Objective: Traumatic brain injury (TBI) patients with decompressive craniectomy (DC) frequently accompany the complication of secondary subdural effusion (SDE). In cases where cranioplasty is contraindicated, there are no clear-cut guidelines on surgical approaches for managing subdural effusion resulting from DC. Therefore, the authors conducted this study to compare different surgical procedures for patients with SDE in the context of contraindications for cranioplasty.

Methods: The clinical data of 59 patients with SDE following DC for TBI, who had contraindication of cranioplasty and received surgical treatment for SDE, were retrospectively selected from January 2010 to June 2023. The therapeutic efficacy of SDE was assessed based on the dynamic head CT scans performed within 1 month after surgery and the improvement of clinical symptoms. The authors compared the effects of ventricular or subarachnoid drainage (VSD, n = 33) and subdural drainage (SDD, n = 29), which, respectively, serve as CSF of control and direct diversion. Subgroup analysis also considered the presence or absence of hydrocephalus and the associated risk.

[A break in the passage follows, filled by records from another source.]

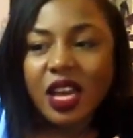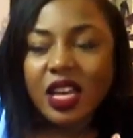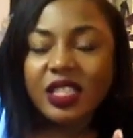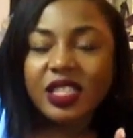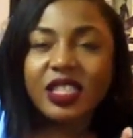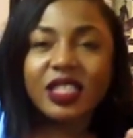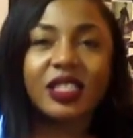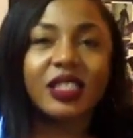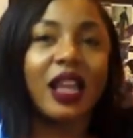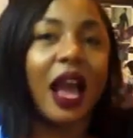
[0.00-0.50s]

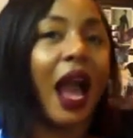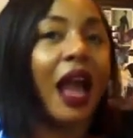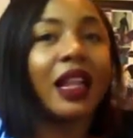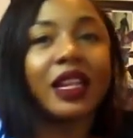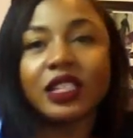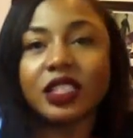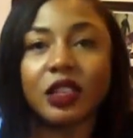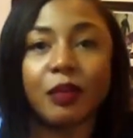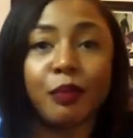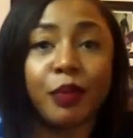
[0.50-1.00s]

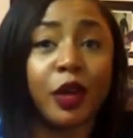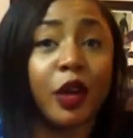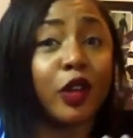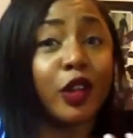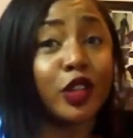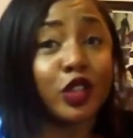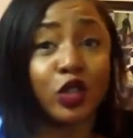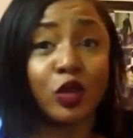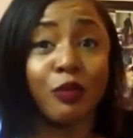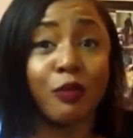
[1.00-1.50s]
stylish appeal
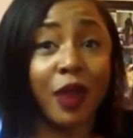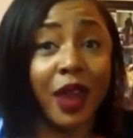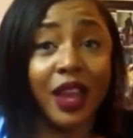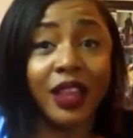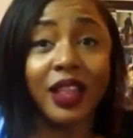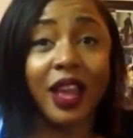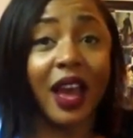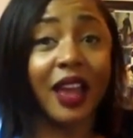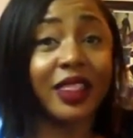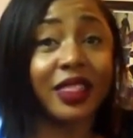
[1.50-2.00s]
that you may
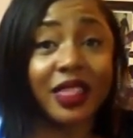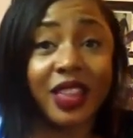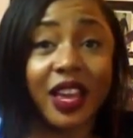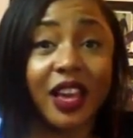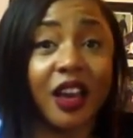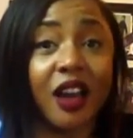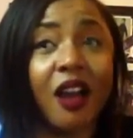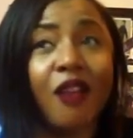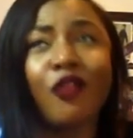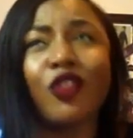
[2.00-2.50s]
not
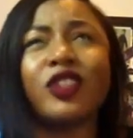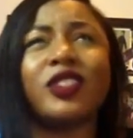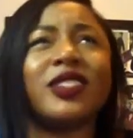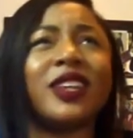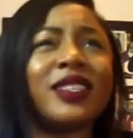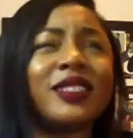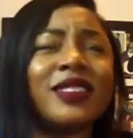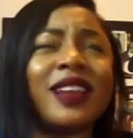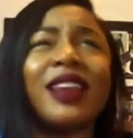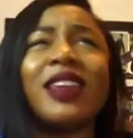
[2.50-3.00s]
think of or
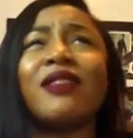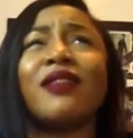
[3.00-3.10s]
just not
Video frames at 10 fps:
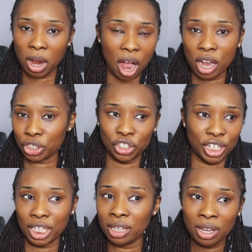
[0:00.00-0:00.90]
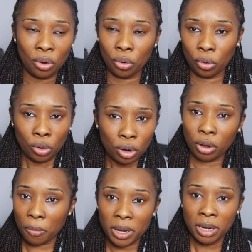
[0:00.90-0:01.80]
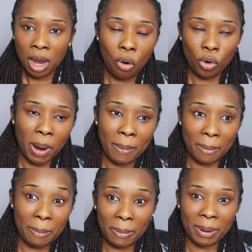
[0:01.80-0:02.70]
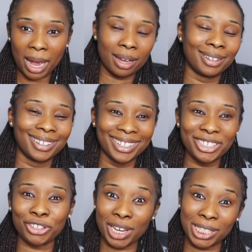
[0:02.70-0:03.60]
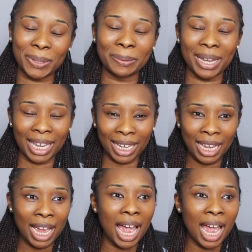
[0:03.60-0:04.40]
harshly or going blah, blah, blah, blah, blah, straight away,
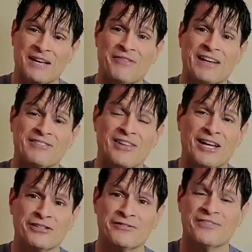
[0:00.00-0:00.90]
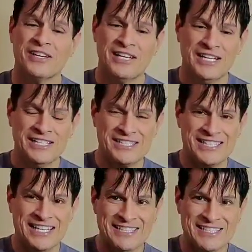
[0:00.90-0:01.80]
I've had a lot of
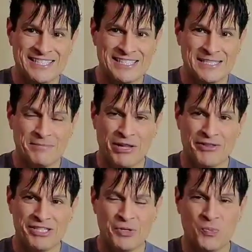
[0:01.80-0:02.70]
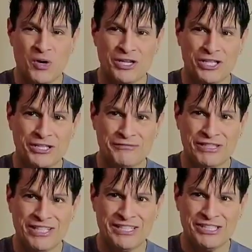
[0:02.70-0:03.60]
intense 6-month to 1-year
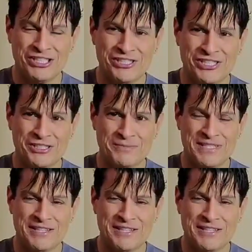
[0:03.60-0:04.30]
relationships.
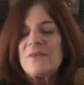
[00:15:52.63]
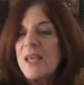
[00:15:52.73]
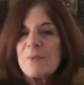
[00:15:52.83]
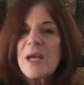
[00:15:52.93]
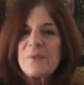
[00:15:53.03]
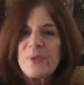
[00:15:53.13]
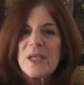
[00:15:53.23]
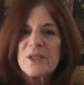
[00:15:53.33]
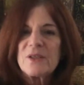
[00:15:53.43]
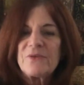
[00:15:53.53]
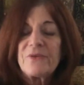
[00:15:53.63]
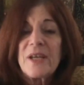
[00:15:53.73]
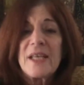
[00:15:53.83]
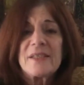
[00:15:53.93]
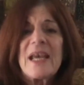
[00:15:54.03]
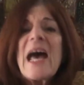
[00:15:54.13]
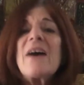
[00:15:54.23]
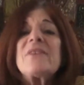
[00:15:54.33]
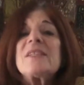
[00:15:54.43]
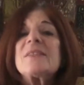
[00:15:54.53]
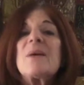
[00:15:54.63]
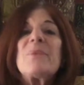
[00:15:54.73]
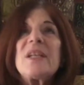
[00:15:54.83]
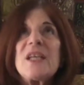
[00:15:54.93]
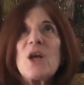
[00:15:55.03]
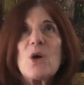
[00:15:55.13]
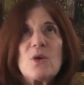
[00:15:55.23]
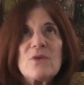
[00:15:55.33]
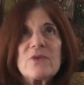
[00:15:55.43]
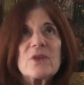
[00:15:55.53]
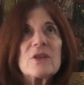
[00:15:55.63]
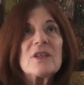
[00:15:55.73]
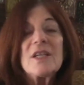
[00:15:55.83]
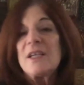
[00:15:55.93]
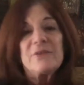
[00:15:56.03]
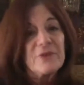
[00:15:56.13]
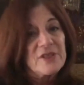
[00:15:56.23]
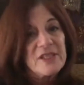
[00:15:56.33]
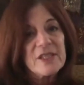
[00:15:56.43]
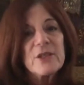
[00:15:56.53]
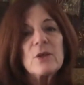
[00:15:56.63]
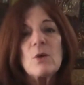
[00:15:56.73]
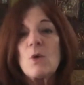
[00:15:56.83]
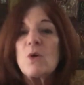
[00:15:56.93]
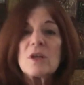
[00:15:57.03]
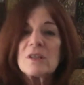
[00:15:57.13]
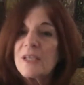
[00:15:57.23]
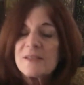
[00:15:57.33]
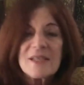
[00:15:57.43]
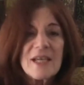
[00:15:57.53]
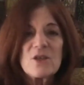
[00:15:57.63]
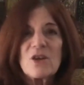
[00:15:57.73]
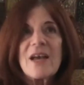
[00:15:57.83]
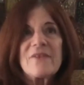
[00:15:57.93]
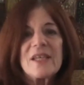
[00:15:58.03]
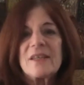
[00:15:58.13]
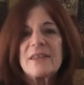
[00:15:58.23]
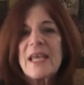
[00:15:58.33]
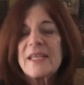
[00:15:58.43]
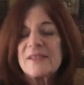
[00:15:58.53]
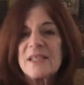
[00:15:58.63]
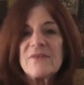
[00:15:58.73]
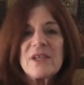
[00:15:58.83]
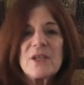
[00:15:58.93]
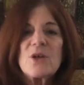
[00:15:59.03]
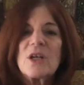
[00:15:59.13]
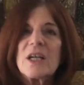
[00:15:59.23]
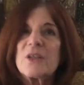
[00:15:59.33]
they might be a good friend. Having somebody over for dinner, or let's say you're having a Thanksgiving or a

Results: This study found that VSD group exhibited superior therapeutic effects compared with SDD group. (75.8% versus 38.4%; P=0.004), with no significant difference in complication (P=0.543). Subgroup analysis indicates that patients with hydrocephalus who directly received VSD had better treatment effect than SDD (93.3% versus 11.1%, P<0.001), while for patients without hydrocephalus, there was no significant difference between the VSD group and the SDD group (61.1% versus 52.9%, P=0.442). Furthermore, in patients without hydrocephalus but at risk of hydrocephalus, the therapeutic effects of VSD were superior to those of SDD(100% versus 14%, P<0.001).

Conclusion: Our study reveal that VSD could be considered first compare to SDD for SDE patients with contraindications to cranioplastyt, especially when patients have a hydrocephalus or risk factors for hydrocephalus.